Dataset records>
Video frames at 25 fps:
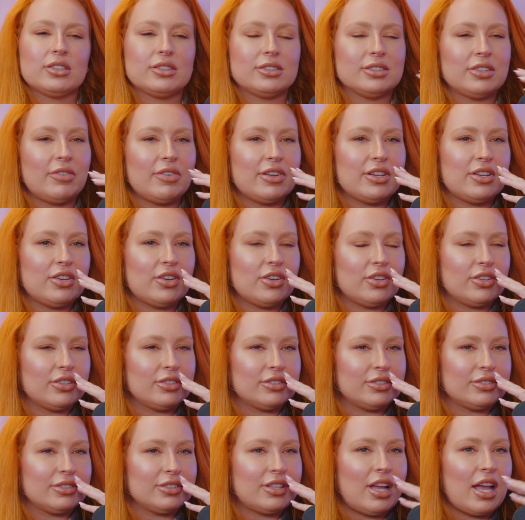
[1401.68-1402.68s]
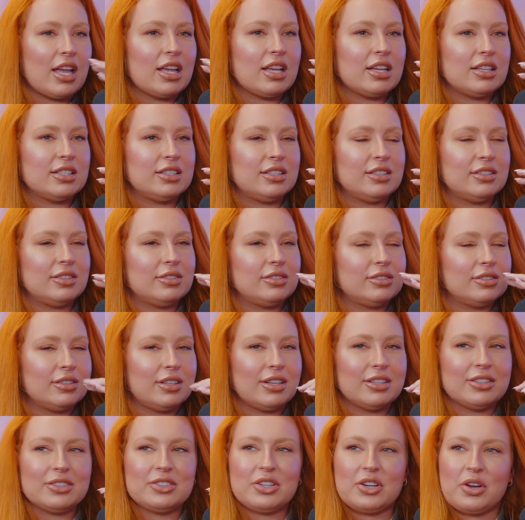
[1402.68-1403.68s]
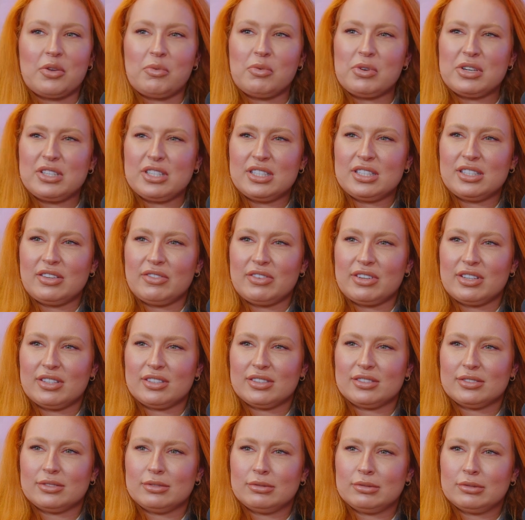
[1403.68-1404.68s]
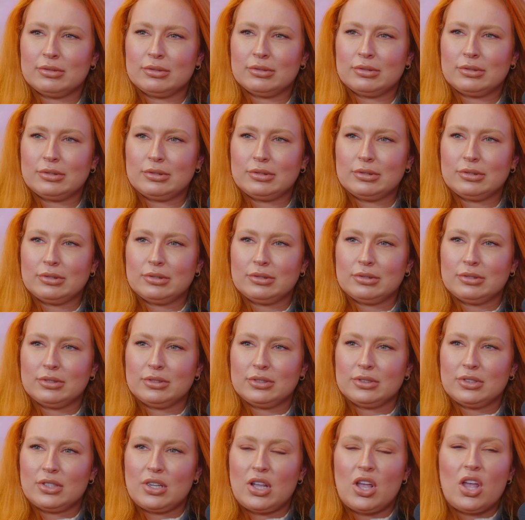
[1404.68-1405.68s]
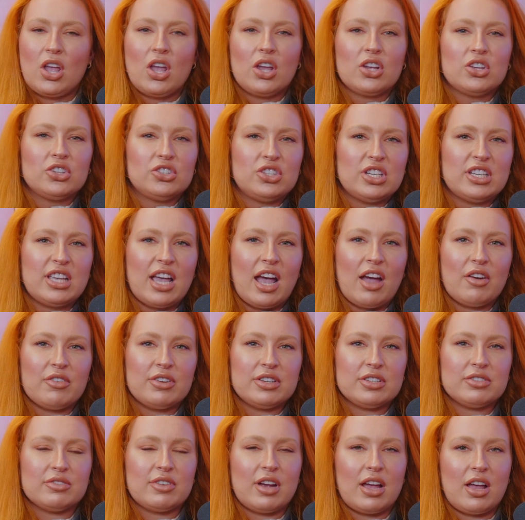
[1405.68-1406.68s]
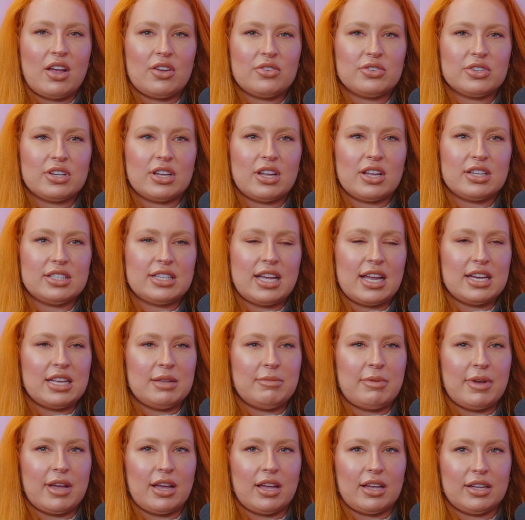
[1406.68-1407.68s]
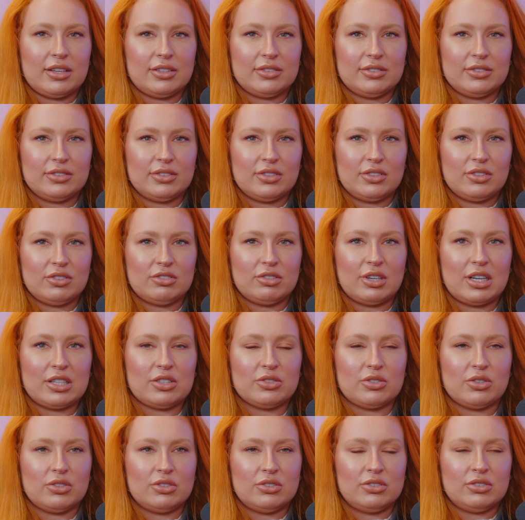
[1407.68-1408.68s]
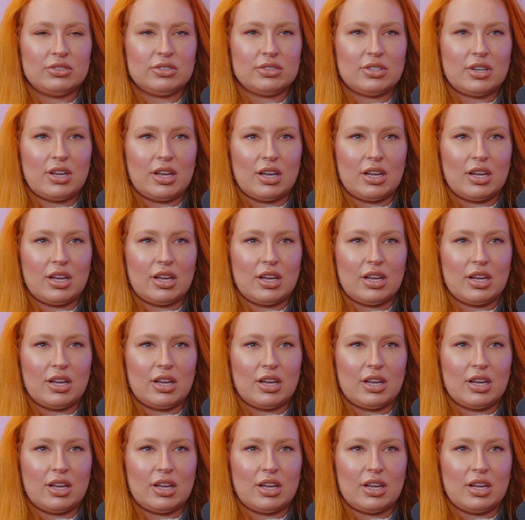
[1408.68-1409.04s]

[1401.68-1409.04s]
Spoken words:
Something like it's. Oh, I don't know. What does something? She carries around her teddy bear croissant.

What you need to do>
Starting with the line that contains "[1407.68-1408.68s]", reproduce every line to the end of the material above, both end lines included, exactly and with no pictures.

Solution to this exercise>
[1407.68-1408.68s]
[1408.68-1409.04s]

[1401.68-1409.04s]
Spoken words:
Something like it's. Oh, I don't know. What does something? She carries around her teddy bear croissant.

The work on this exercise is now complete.